What the task requires:
Only the pictures should be dropped; copy the rest of the entries exactly.
-----
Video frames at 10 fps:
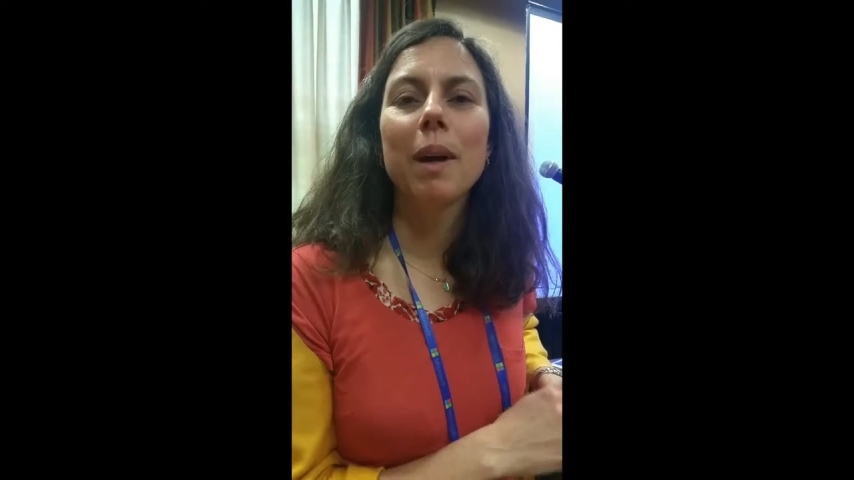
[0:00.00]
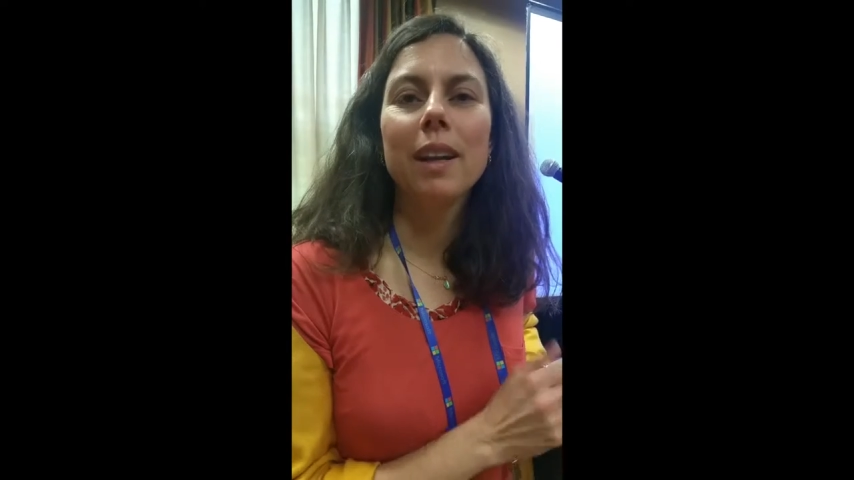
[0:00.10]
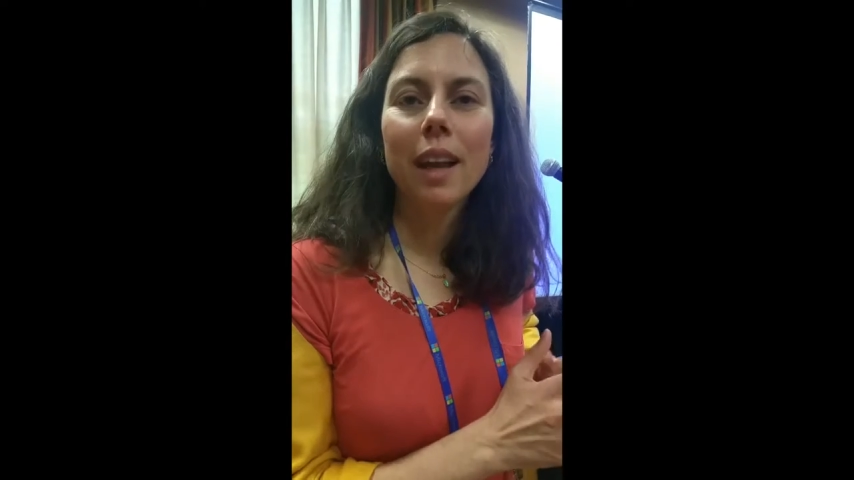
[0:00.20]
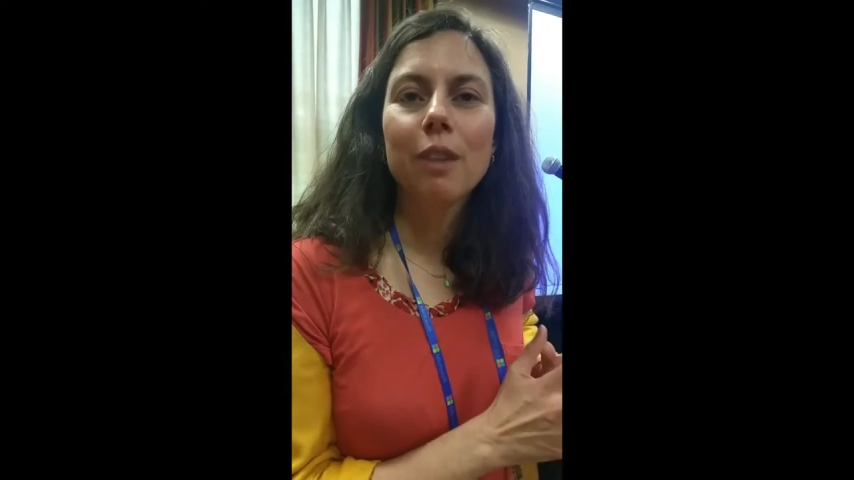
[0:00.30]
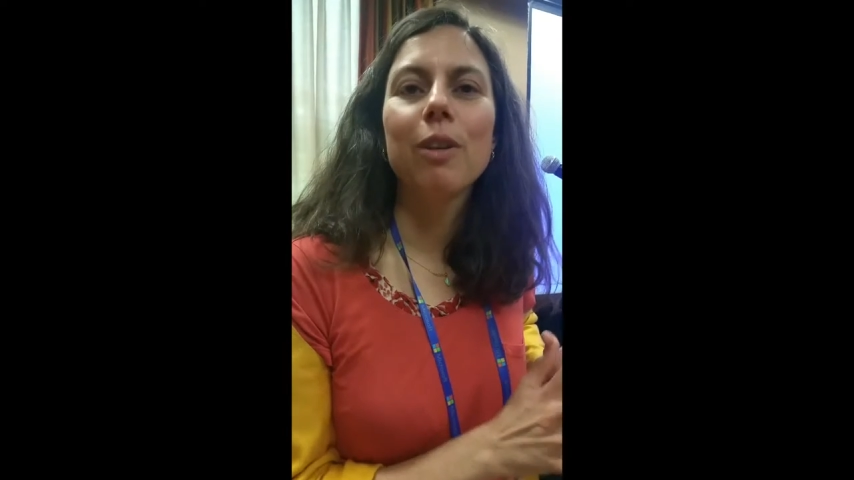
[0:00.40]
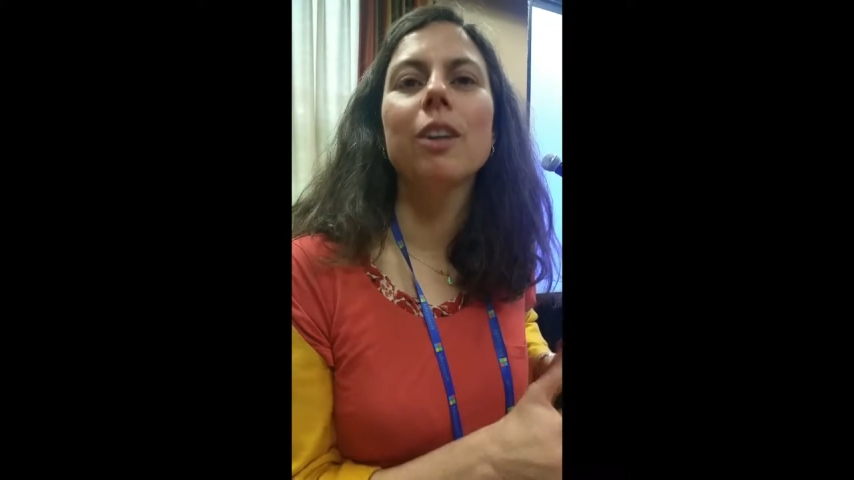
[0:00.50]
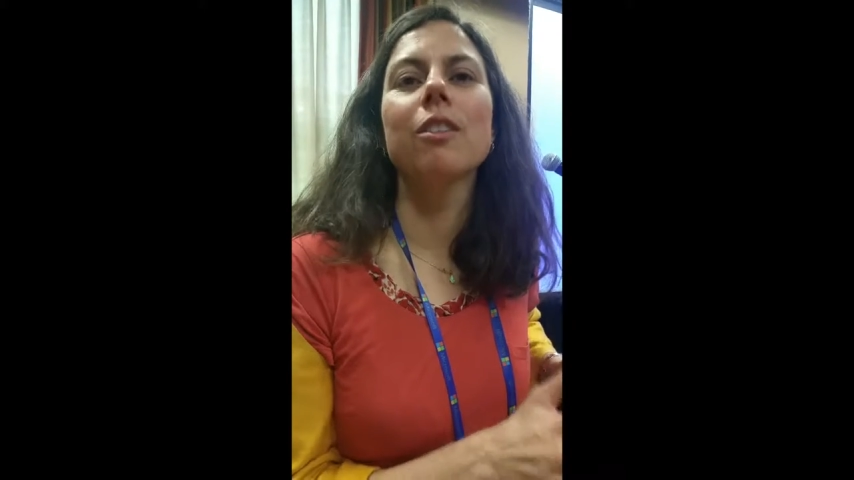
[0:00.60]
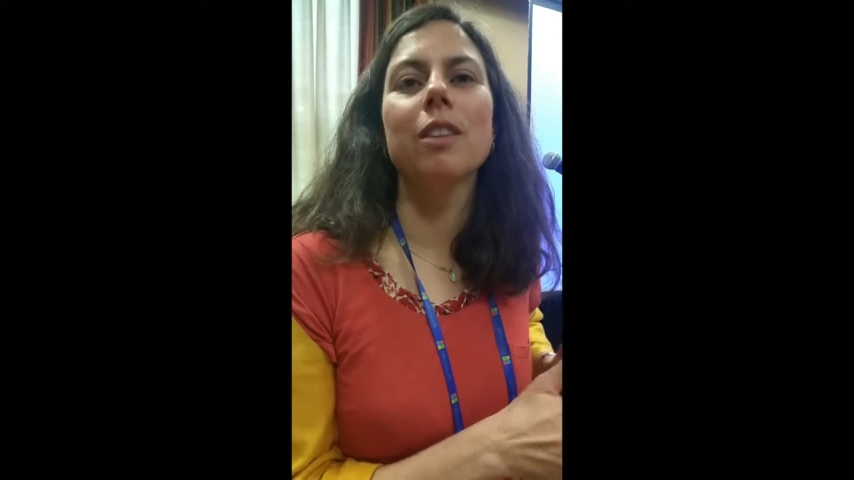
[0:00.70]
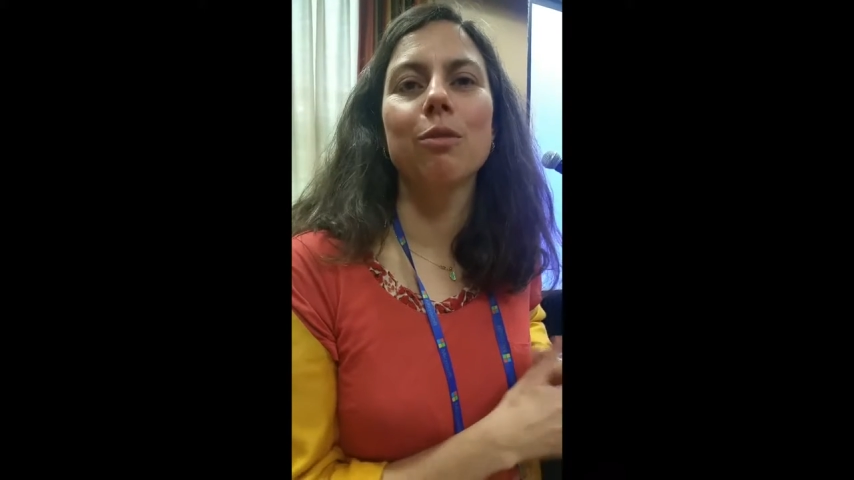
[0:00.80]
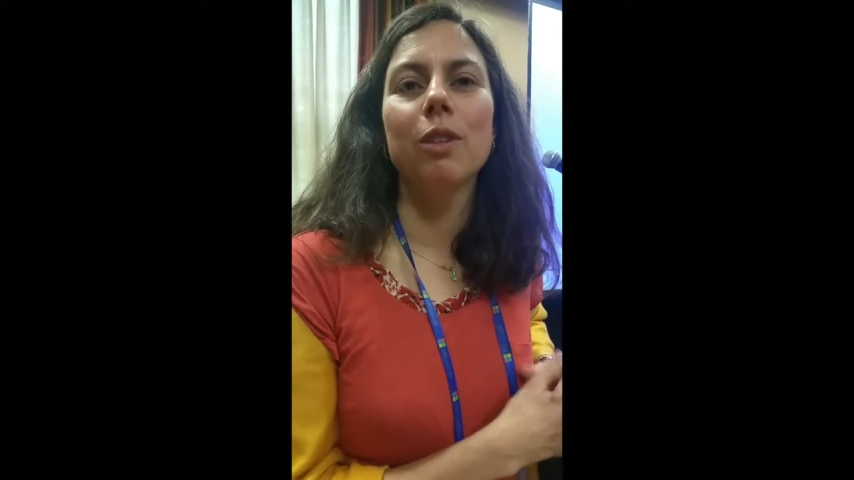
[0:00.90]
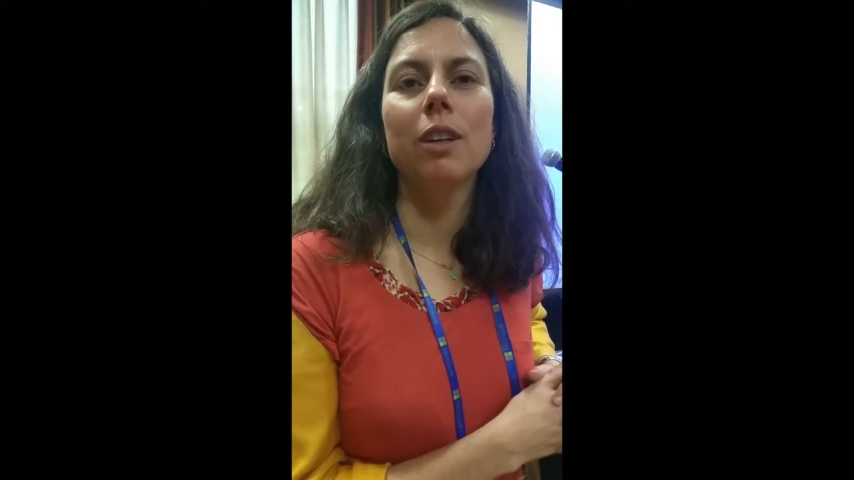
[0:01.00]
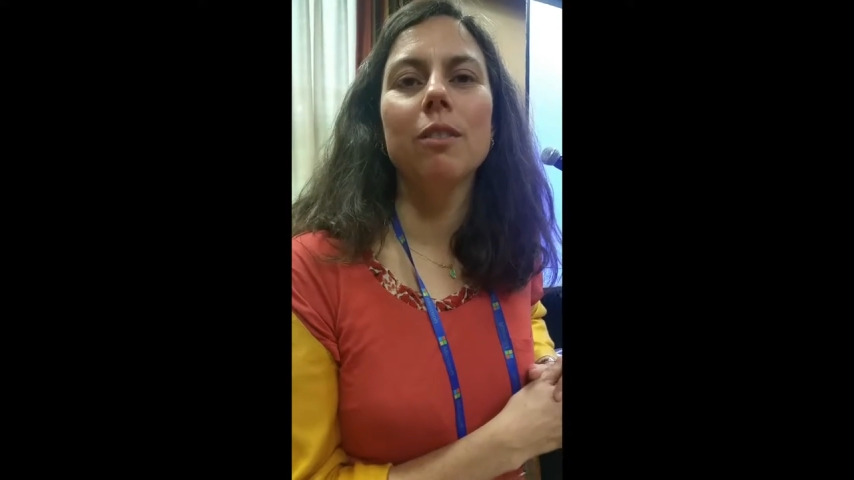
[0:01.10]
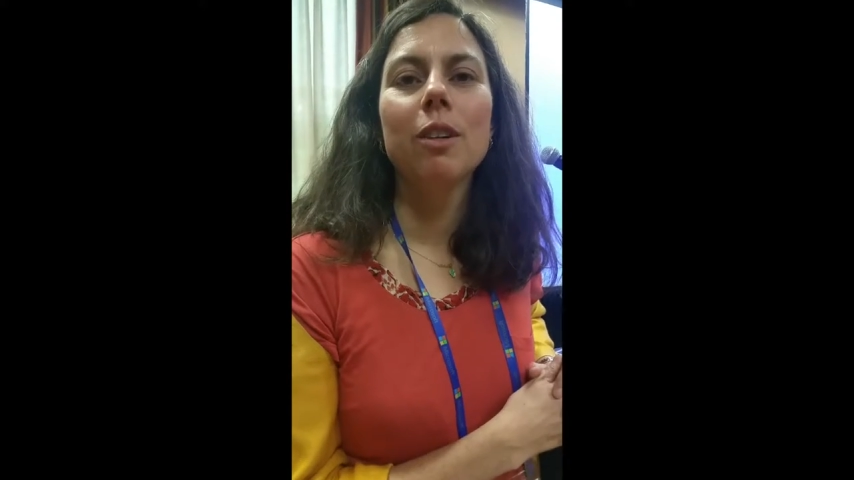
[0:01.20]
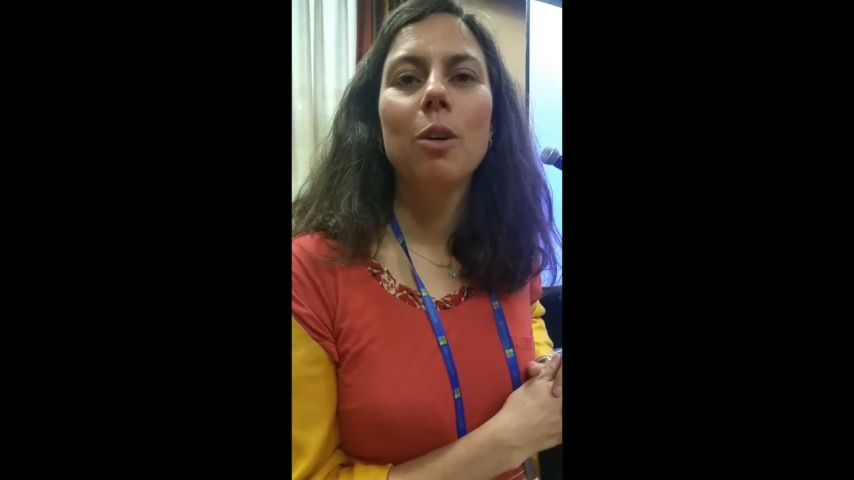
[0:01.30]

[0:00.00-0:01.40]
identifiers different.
-----
Written response:
Video frames at 10 fps:
[0:00.00]
[0:00.10]
[0:00.20]
[0:00.30]
[0:00.40]
[0:00.50]
[0:00.60]
[0:00.70]
[0:00.80]
[0:00.90]
[0:01.00]
[0:01.10]
[0:01.20]
[0:01.30]

[0:00.00-0:01.40]
identifiers different.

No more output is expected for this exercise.